Dataset entries
* * * *
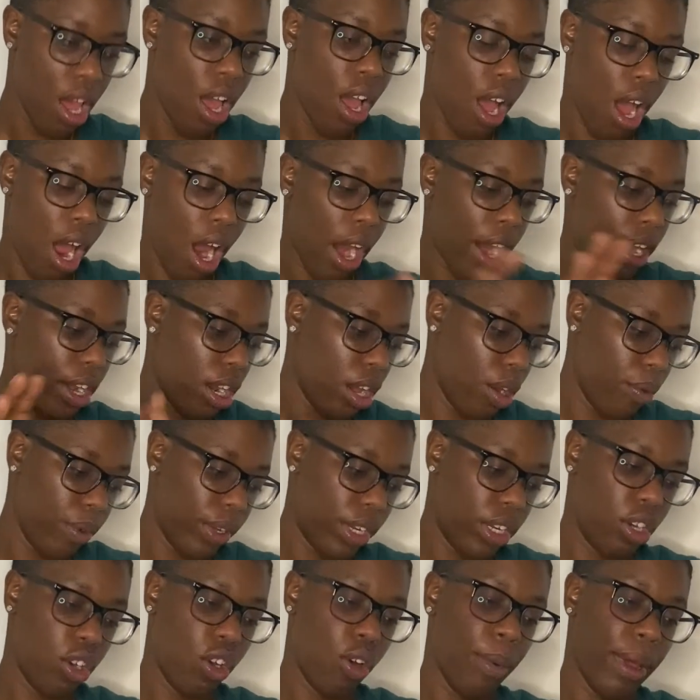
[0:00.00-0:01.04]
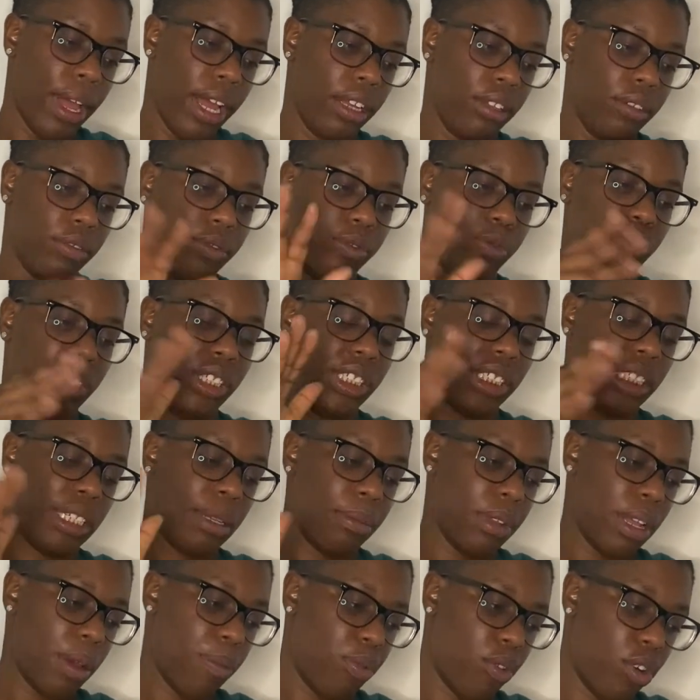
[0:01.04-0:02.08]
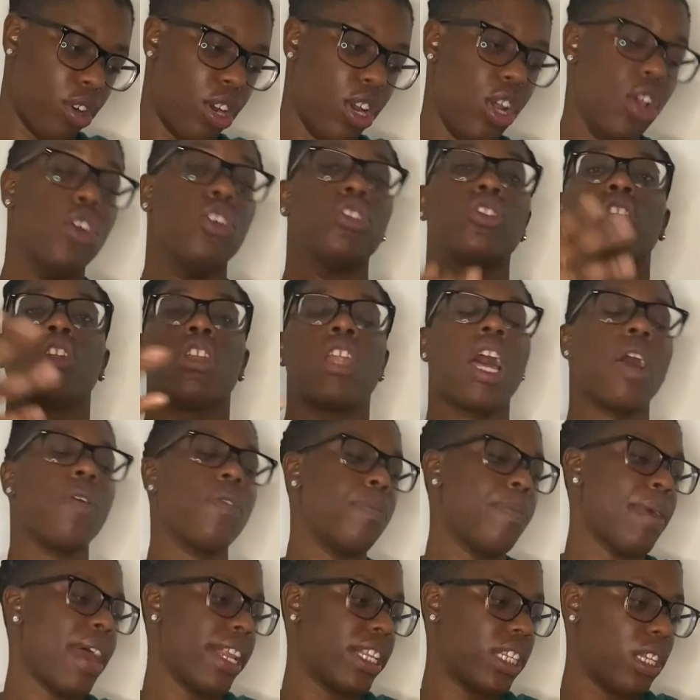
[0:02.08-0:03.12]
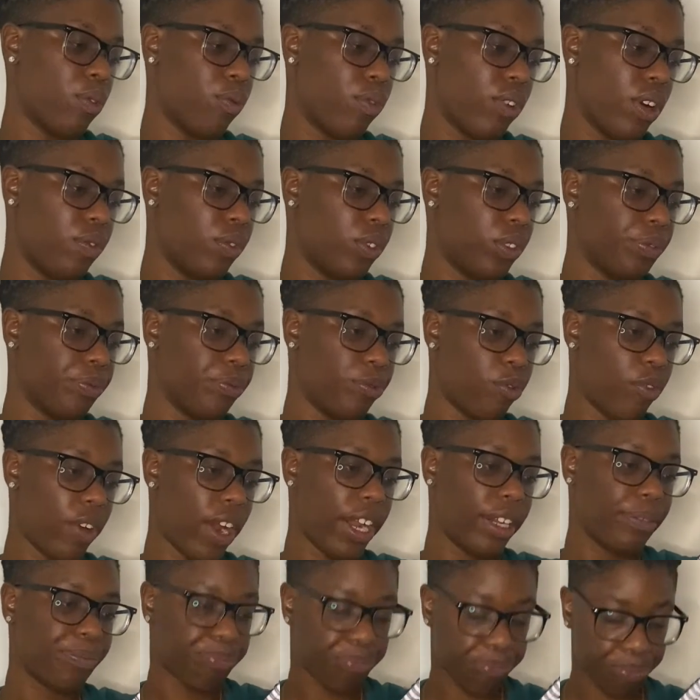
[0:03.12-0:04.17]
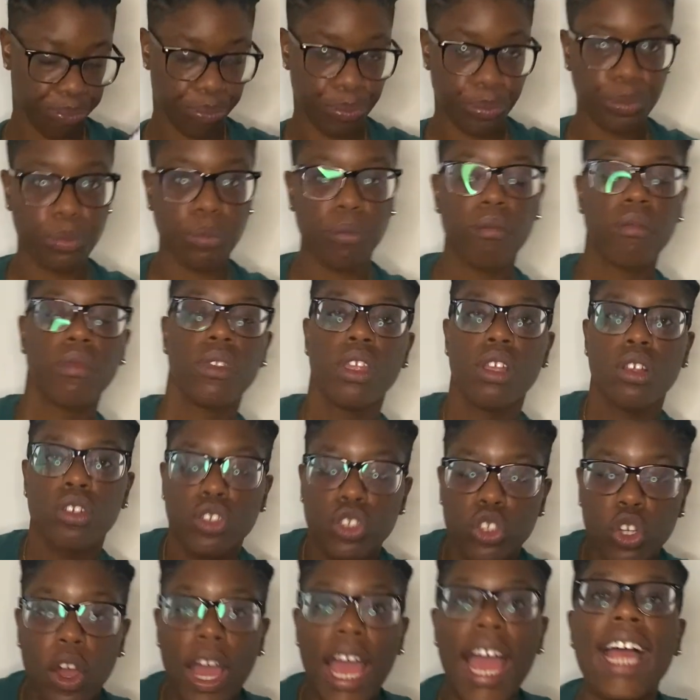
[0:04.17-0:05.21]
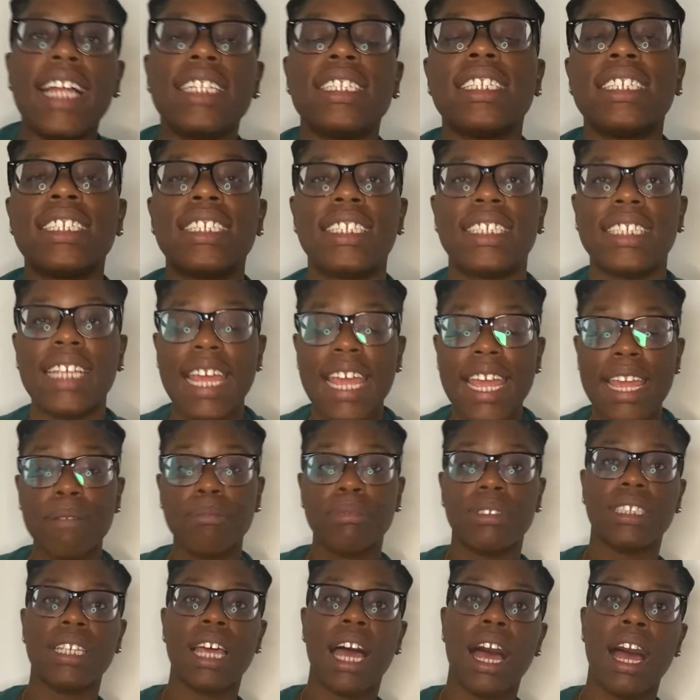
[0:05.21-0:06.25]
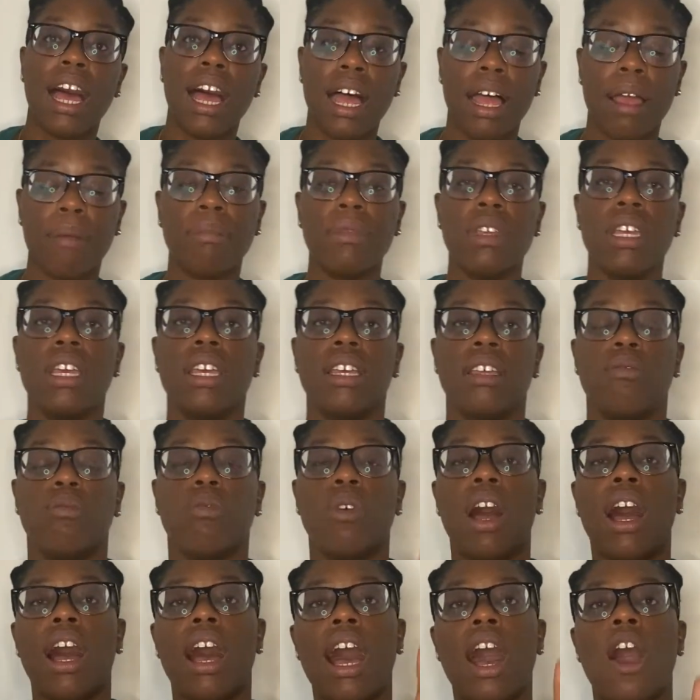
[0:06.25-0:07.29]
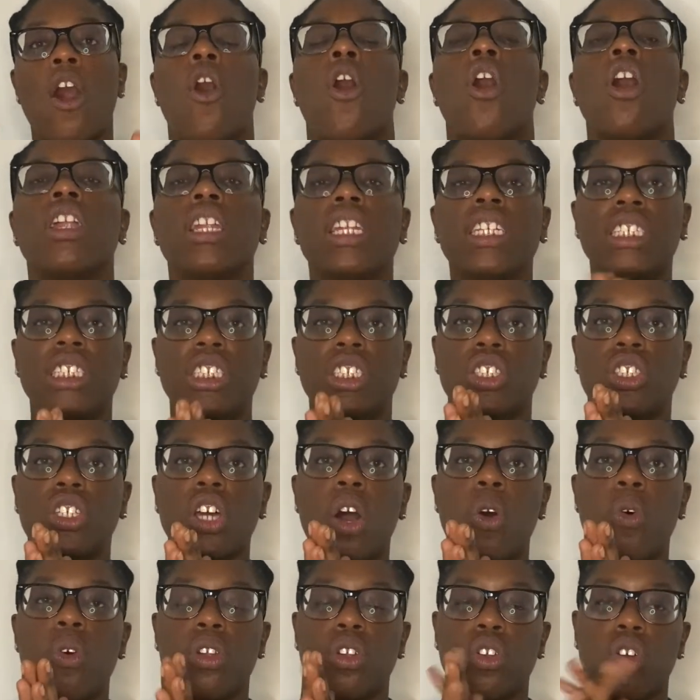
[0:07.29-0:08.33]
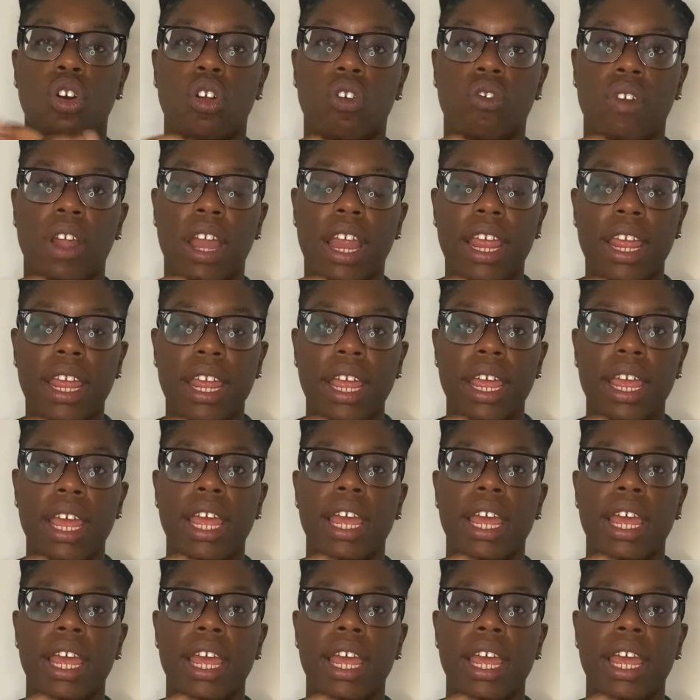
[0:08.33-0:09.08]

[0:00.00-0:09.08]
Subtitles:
All right, now we could go back. We could skip that part. So now we back to River, right? So at the same time, while all this is going on, right?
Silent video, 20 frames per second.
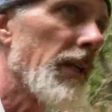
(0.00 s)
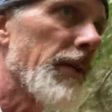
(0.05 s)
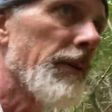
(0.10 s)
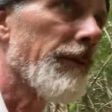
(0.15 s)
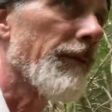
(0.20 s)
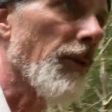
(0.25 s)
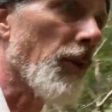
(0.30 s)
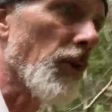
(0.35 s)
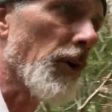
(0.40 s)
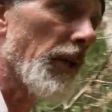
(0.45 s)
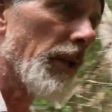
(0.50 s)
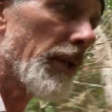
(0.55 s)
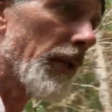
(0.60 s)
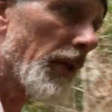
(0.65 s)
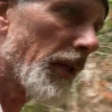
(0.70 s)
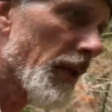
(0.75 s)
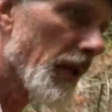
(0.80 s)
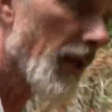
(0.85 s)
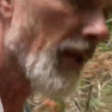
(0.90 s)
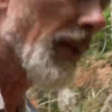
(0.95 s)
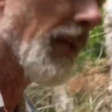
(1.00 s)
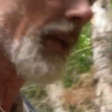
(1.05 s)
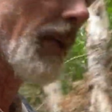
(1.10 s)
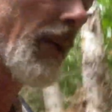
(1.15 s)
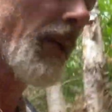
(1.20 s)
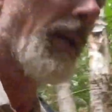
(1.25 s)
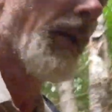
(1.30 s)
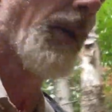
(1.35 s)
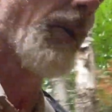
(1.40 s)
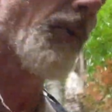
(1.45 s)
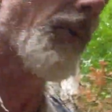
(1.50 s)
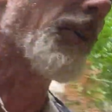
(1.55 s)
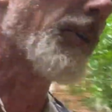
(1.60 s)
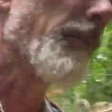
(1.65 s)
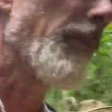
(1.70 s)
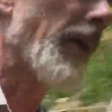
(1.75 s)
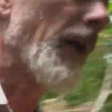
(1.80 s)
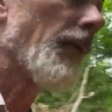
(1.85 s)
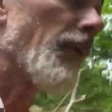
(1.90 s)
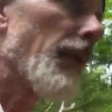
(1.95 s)
in Vernon on a
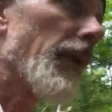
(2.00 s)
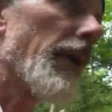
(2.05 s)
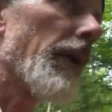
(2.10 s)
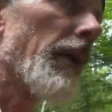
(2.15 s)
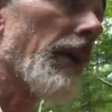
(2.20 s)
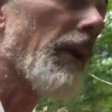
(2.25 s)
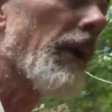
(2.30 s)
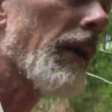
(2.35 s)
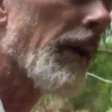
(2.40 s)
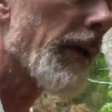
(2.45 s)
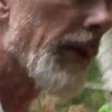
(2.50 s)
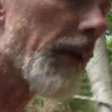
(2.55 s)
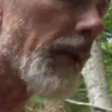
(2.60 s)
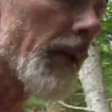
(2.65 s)
mountain there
* * * *
What you should do
The records above need to be copied exactly, though not their pictures.

Response
[0:00.00-0:01.04]
[0:01.04-0:02.08]
[0:02.08-0:03.12]
[0:03.12-0:04.17]
[0:04.17-0:05.21]
[0:05.21-0:06.25]
[0:06.25-0:07.29]
[0:07.29-0:08.33]
[0:08.33-0:09.08]

[0:00.00-0:09.08]
Subtitles:
All right, now we could go back. We could skip that part. So now we back to River, right? So at the same time, while all this is going on, right?
Silent video, 20 frames per second.
(0.00 s)
(0.05 s)
(0.10 s)
(0.15 s)
(0.20 s)
(0.25 s)
(0.30 s)
(0.35 s)
(0.40 s)
(0.45 s)
(0.50 s)
(0.55 s)
(0.60 s)
(0.65 s)
(0.70 s)
(0.75 s)
(0.80 s)
(0.85 s)
(0.90 s)
(0.95 s)
(1.00 s)
(1.05 s)
(1.10 s)
(1.15 s)
(1.20 s)
(1.25 s)
(1.30 s)
(1.35 s)
(1.40 s)
(1.45 s)
(1.50 s)
(1.55 s)
(1.60 s)
(1.65 s)
(1.70 s)
(1.75 s)
(1.80 s)
(1.85 s)
(1.90 s)
(1.95 s)
in Vernon on a
(2.00 s)
(2.05 s)
(2.10 s)
(2.15 s)
(2.20 s)
(2.25 s)
(2.30 s)
(2.35 s)
(2.40 s)
(2.45 s)
(2.50 s)
(2.55 s)
(2.60 s)
(2.65 s)
mountain there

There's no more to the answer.